3.045 BABI MATI, AKAN DIANGGARKAN UNTUK GANTI RUGI

Rapat Komisi II DPRD Bali dengan Dinas Pertanian dan Ketahanan Pangan Bali

DENPASAR – Hingga 10 Maret 2020, sebanyai 3.045 babi mati di sejumlah daerah di Bali. Itu terungkap dalam pertemuan antara Komisi II DPRD Bali dengan Dinas Pertanian dan Ketahanan Pangan Provinsi Bali. Pertemuan untuk meminta penjelasan terkait banyaknya babi mati. DPRD Bali berencana akan menganggarkan untuk memberikan ganti rugi bagi peternak yang babinya mati.

Pertemuan dipimpin Ketua Komisi II DPRD Provinsi Bali, Ida Gede Komang Kresna Budi. Dari Dinas Pertanian dan Ketahanan Pangan Provinsi Bali hadir Kabid Peternakan, Dr. drh. IKG Nata Kesuma.

“Ini (petermuan-red) untuk menjawab kegalauan masyarakat, khususnya peternak. Bahwa sebenarnya Dinas Pertanian sudah melakukan tupoksi. Cuma pemberian informasi yang kurang. Karena itu kami harapkan Dinas Pertanian melalui stakeholder desa adat maupun PPL supaya menjelaskan kepada peternak kita,” jelasnya.

Kresna Budi mengatakan, pertemuan itu untuk koordinasi. Jangan sampai muncul berita-berita simpang siur. Sebab, Bali sudah jatuh karena kasus corona lantas tertimpa tangga lagi dengan kasus flu babi.

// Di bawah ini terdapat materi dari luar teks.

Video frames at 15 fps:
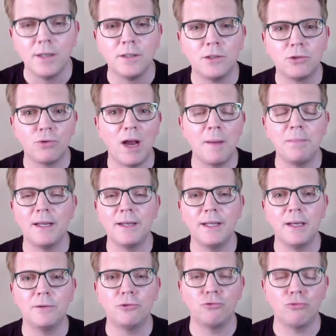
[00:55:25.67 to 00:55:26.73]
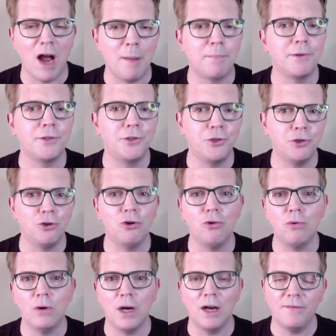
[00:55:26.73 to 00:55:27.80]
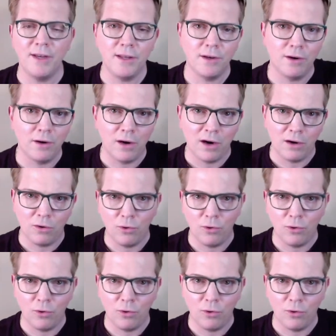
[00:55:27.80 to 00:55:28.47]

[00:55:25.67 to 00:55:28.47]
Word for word: try blending a drop or two of either our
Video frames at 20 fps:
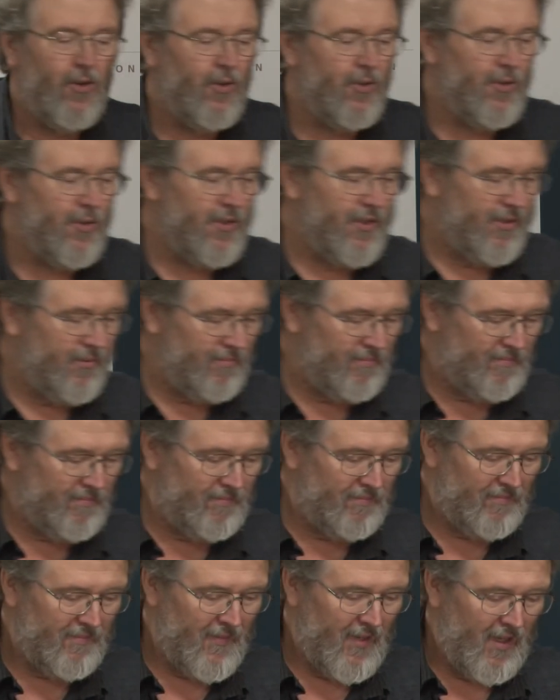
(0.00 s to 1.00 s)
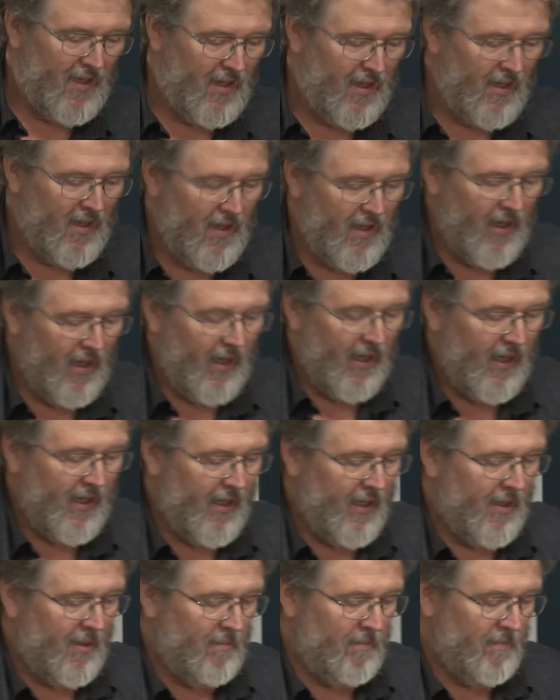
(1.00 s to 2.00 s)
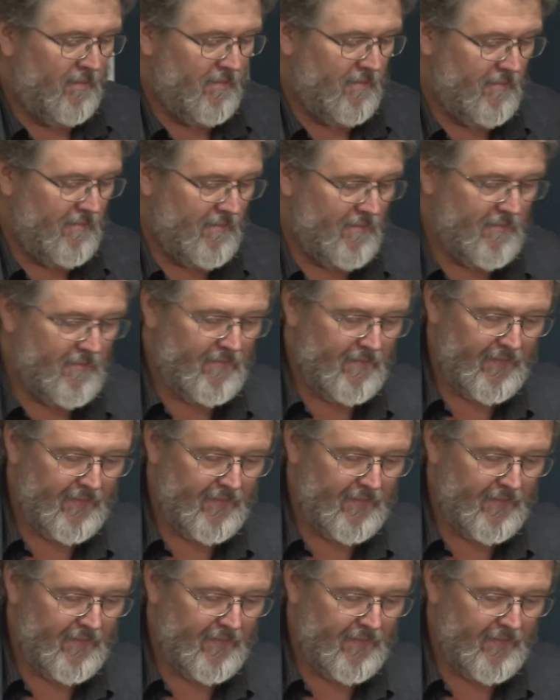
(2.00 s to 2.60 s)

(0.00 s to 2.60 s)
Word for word: hold. Um,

Ia juga berjanji akan menganggarkan untuk ganti rugi peternak yang babinya mati. “Kita mencoba nanti menganggarkan untuk peternak-peternak yang tertimpa musibah akan kita ganti dalam bentuk yang lain. Sebab, untuk babi ternyata tidak ada asuransinya,” katanya.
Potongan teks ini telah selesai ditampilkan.